[Go-essp-tech] Minutes: 6/15/10 Metadata Pipeline Telco

Sylvia Murphy Sylvia.Murphy at noaa.gov
Fri Jun 18 16:24:22 MDT 2010


Present:
Sylvia Murphy
Bryan Lawrence
Nate Wilhelmi
Luca Cinquini
Roland Schweitzer
Serguei Nikonov
Dean Williams
Eric Nienhouse
Craig Ward
Bob Drach
Steven Pascoe
Martina Stockhause
Stephan Kindermann
Frank Toussaint
V. Balaji


Hi Everyone,

Below is a summary of the metadata pipeline call held on Tuesday 15 June, 2010.  I have included the notes embedded in the published metadata pipeline that I emailed out before.  

SCHEDULES:

Please note that Curator's timelines are synced with those of ESG. Below is ESG's current release schedule, which can also be viewed at https://wiki.ucar.edu/display/esgcet/ESG+Gateway+Release+Roadmap.

Please note that code freezes occur TWO WEEKS before these dates. Only bug fixes are allowed after a freeze.  Also note that new features should be demonstrated AT LEAST THREE WEEKS before any release so that changes can be made before the freeze.  I have put these dates into the list below. 

1.1 July 15th (Freeze: July 1st, Demontration Deadline: June 24th)
1.2 August 15th (Freeze: August 2nd, Demonstration Deadline: July 26th)
1.3 September 16th (Freeze: September 2nd, Demonstration Deadline: August 26th)

Resource Constraints: 
 
* Curator's developer Julien will be on travel starting 21 August.  He will be gone one month. His last days to get anything done will be August 19th, 20th, and 23rd. Because of this, Curator's primary contributions to CMIP need to be finalized by ESG's 1.2 release (Freeze 2 August). 

At the bottom of the email there is a draft outline of capabilities by release.

Curator also syncs its efforts to those of METAFOR.  Below I am quoting Charlotte's latest questionnaire release schedule (dated 3 June).

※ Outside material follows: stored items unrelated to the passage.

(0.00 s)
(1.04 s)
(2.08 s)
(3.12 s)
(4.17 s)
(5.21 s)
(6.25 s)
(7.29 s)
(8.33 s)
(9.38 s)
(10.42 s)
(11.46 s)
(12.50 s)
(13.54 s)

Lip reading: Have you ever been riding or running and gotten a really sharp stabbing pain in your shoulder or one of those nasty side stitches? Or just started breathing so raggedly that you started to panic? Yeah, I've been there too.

"Here is the release schedule showing just the current version of the timeline – to avoid confusion.
14th June – Beta testing starts" (Bryan indicated that the beta testing is likely to slip another week)
"13th-20th July – Release of the questionnaire."
*Middle of August: First CMIP5 files received from METAFOR (Target based upon conversations with METAFOR)

Demonstration Schedule:

a) XML Harvest demonstration.  XML Harvest demonstrations have been occurring on a regular basis.   They are primarily for the METAFOR and go-essp-tech communities.  They show a sample questionnaire output (given to us by METAFOR) and are meant to primarily QC the harvesting process but also give folks an idea of what the questionnaire output looks like so that changes in the questionnaire and/or the ESG display can be identified. The next demonstration is targeted for the week of 28 June.  This date is dependent upon receipt of an updated XML file from Gerry and upon Julien who will need to add code to harvest the improved inputs and conformances.  See 4) below.

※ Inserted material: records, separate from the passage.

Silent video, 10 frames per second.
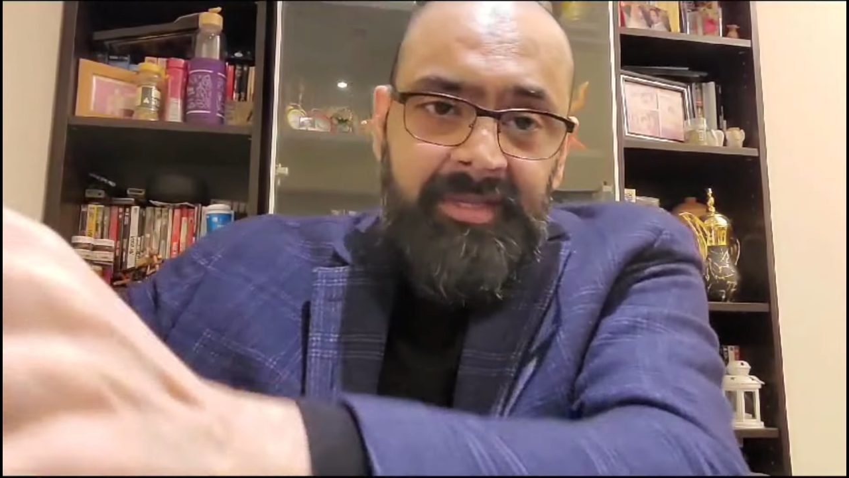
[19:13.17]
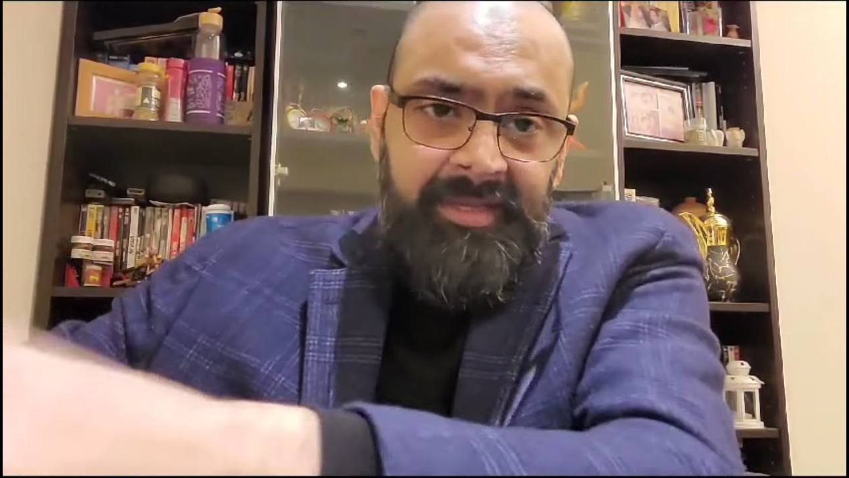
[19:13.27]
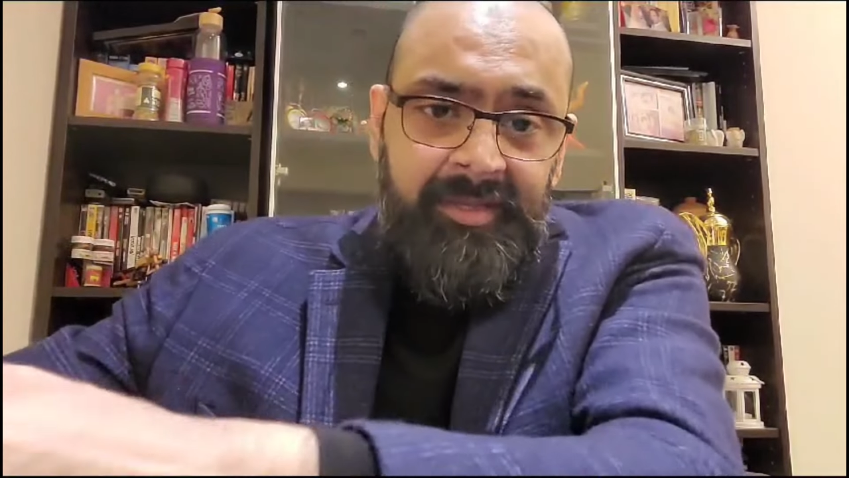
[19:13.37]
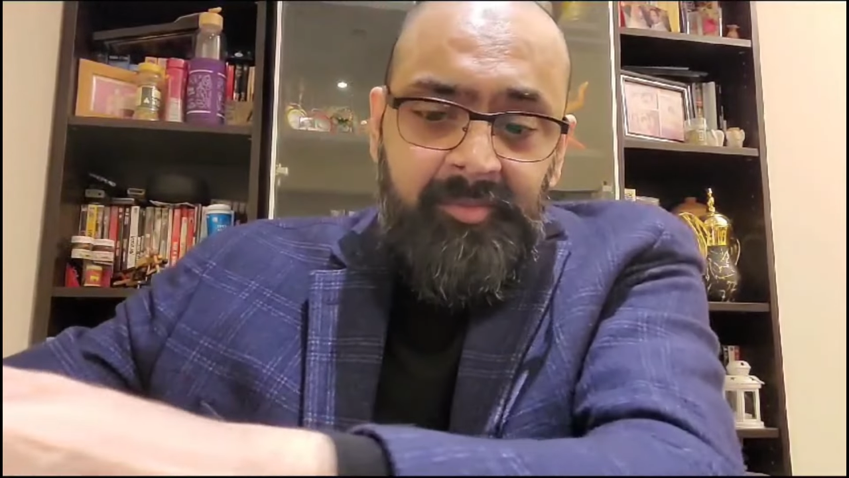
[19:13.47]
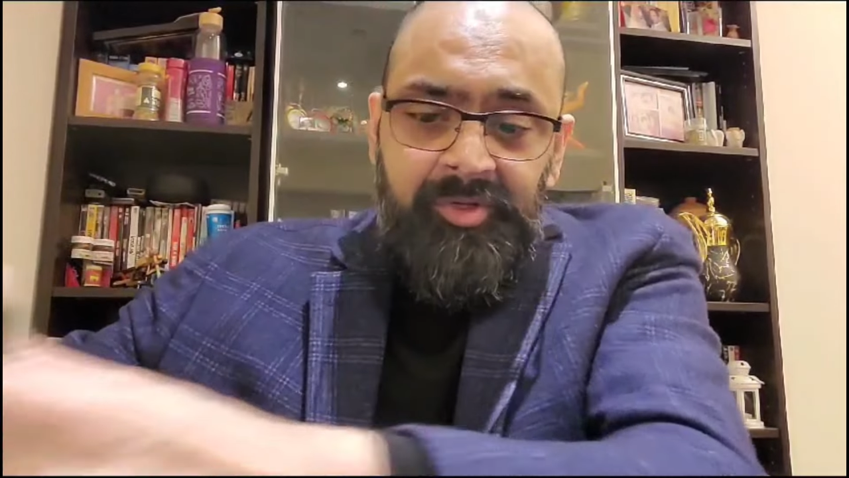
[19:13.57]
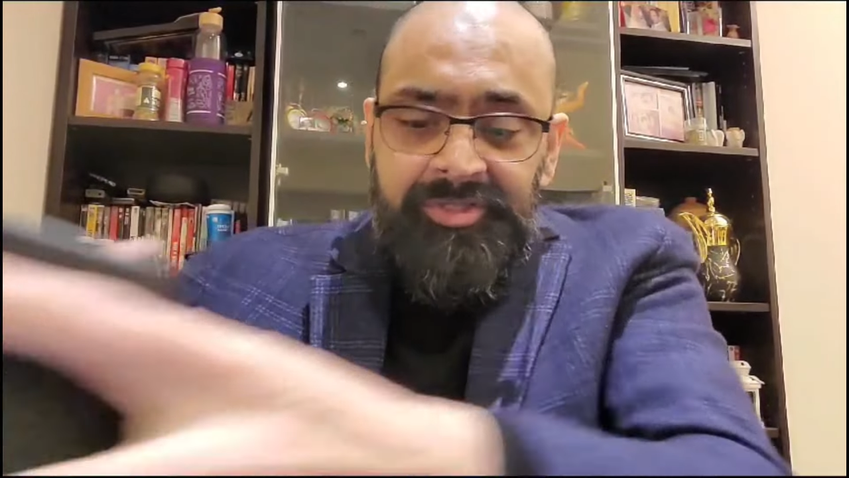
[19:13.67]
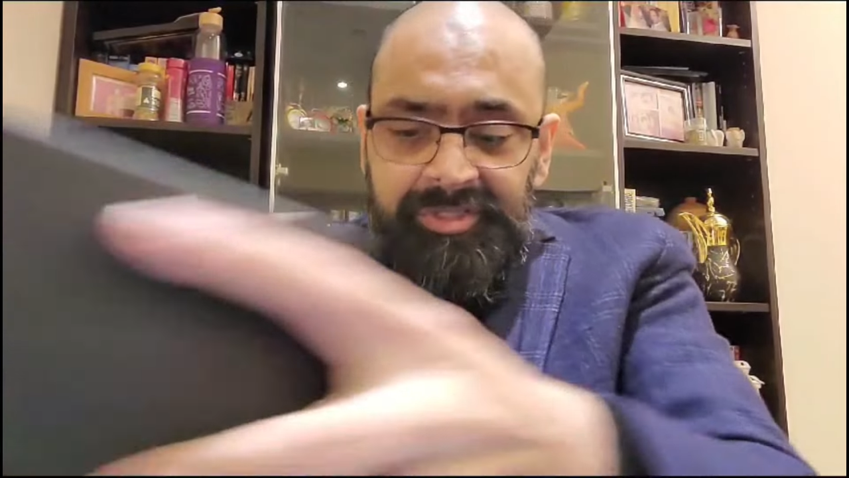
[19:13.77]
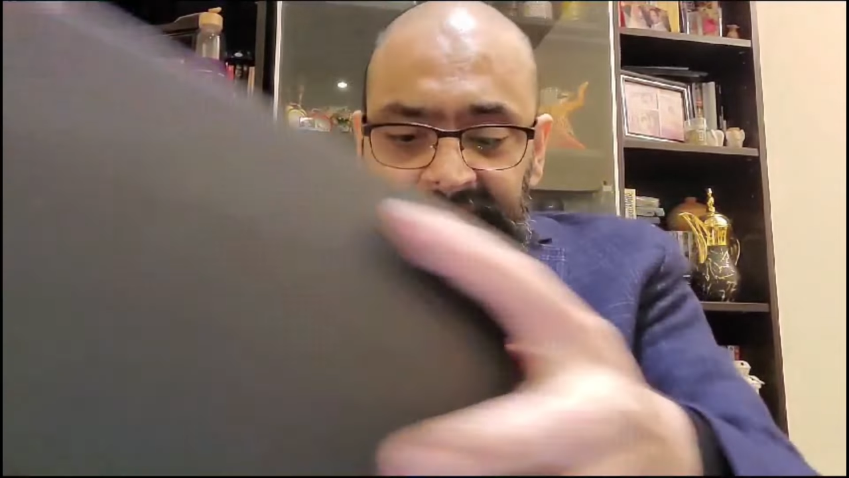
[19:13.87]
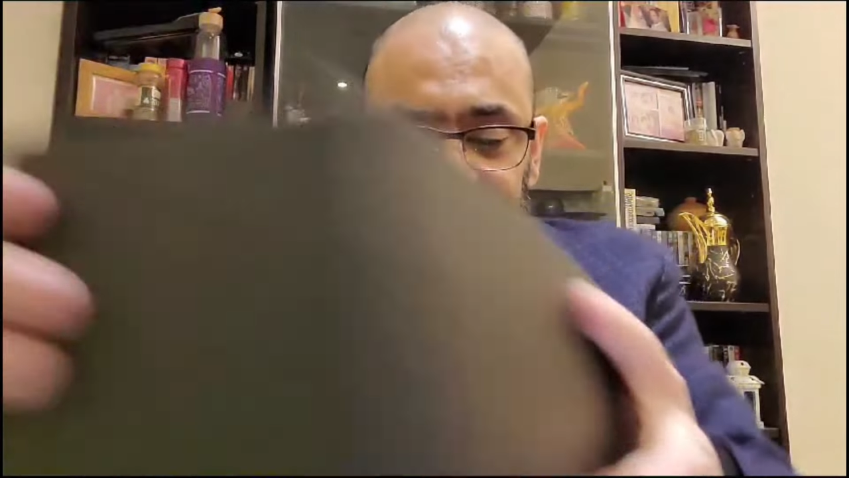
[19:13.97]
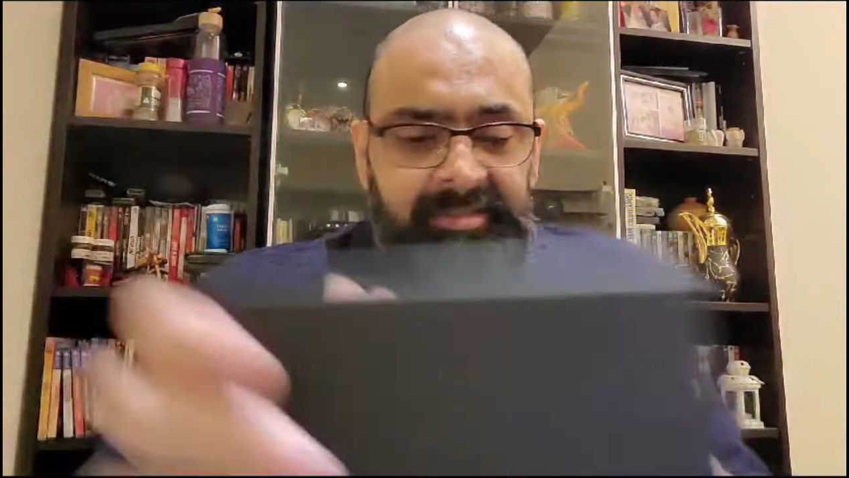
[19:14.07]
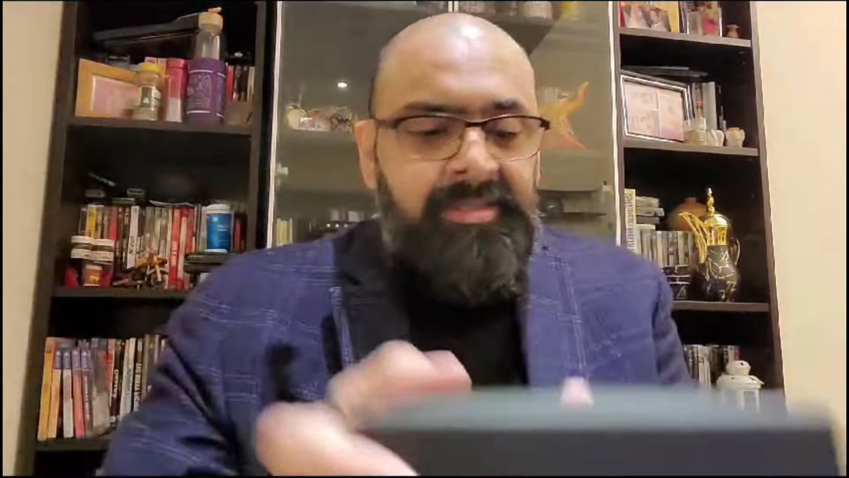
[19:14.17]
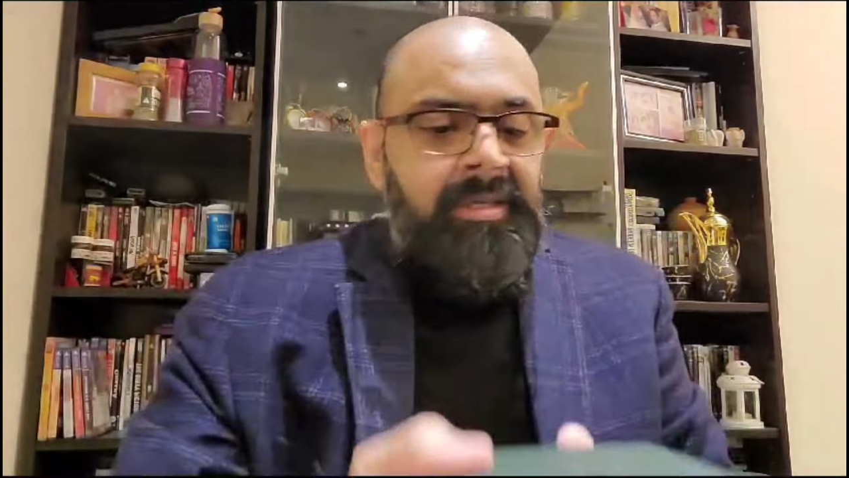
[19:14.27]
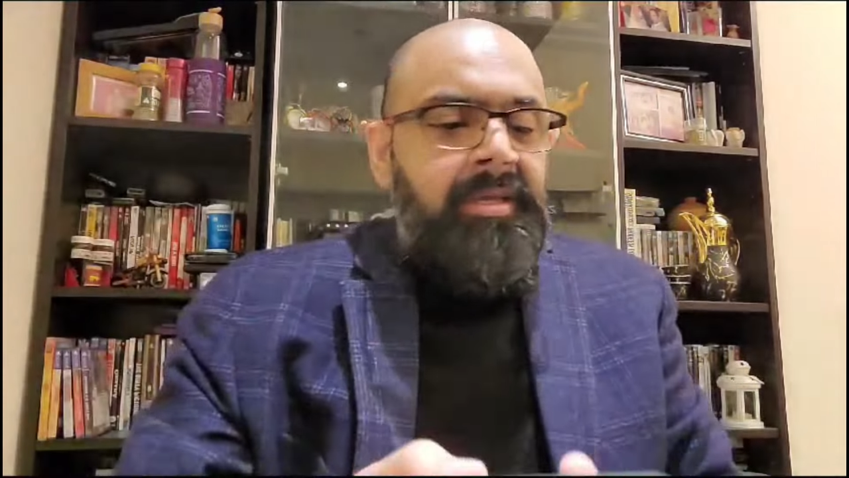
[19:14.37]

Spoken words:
Hayan Merchant is,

b) Scientist demonstration.  The entire gateway (data browse, data search, model search, metadata content) needs to be demonstrated to scientists.  

Sylvia asked the group if we should go ahead and conduct this demonstration in July prior to the 1.2 ESG release even if a complete example is not available.  She indicated that the consquence of waiting is that further changes to the system will have to be made while the system is operational.  Both Balaji and Bryan commented that they thought it was too early to demonstrate the system.  Eric indicated that ESG is anticipating having to make changes while operational anyway.  The group agreed to wait to conduct this demonstration until after real data is in the system and a complete metadata example is available.  Target: November 2010. 


METADATA PATHS:

There are three primary paths:  the gridspec path, the netCDF path, and the questionnaire path. Tasks to be completed are embedded under the specific metadata pathway step they refer to.  This is a summary that includes portions of the ESG/CMIP5 effort outside of the Curator project scope and may have gaps and errors. 

Gridspec Path:

   * What is the status of Gridspec command line program? Balaji indicated that the libCF software will be published in September 2010.  It will contain regrid capabilities. By July GFDL plans to publish a native-grid data set and instructions on what you can do with it.  There are also other plans to get libCF into other tools like NCL.  
   
   * Do we anticipate getting gridspec files now? Balaji reported that it is very unlikely that any group besides GFDL will produce gridspec files. Additionally, he knows of no one who is planning on producing multi-mosaic files.  He also indicated that CMOR2 is still going to produce a link to external gridspec files for users that want that.  
   
   * How do we balance gridspec metadata from the new grid info coming from the Questionnaire? Balaji indicated we should forget about all the gridspec display that was done before and just display the grid information that will come in via the questionnaire. 

netCDF Path: 

* Is the DRS document final? Bryan indicated that the document is finished but that there is another document being circulated that needs to be discussed.  This document is about the metadata that is supposed to appear in the headers of the netCDF files.  It really confuses simulations, ensembles, and experiments. METAFOR has examined this document and found inconsistencies and impossibilites.  They will be composing an email to Karl about this.  It was revealed later in the call that Karl had made changes within the last month to experiment names, so DRS may not be final as Bryan thinks.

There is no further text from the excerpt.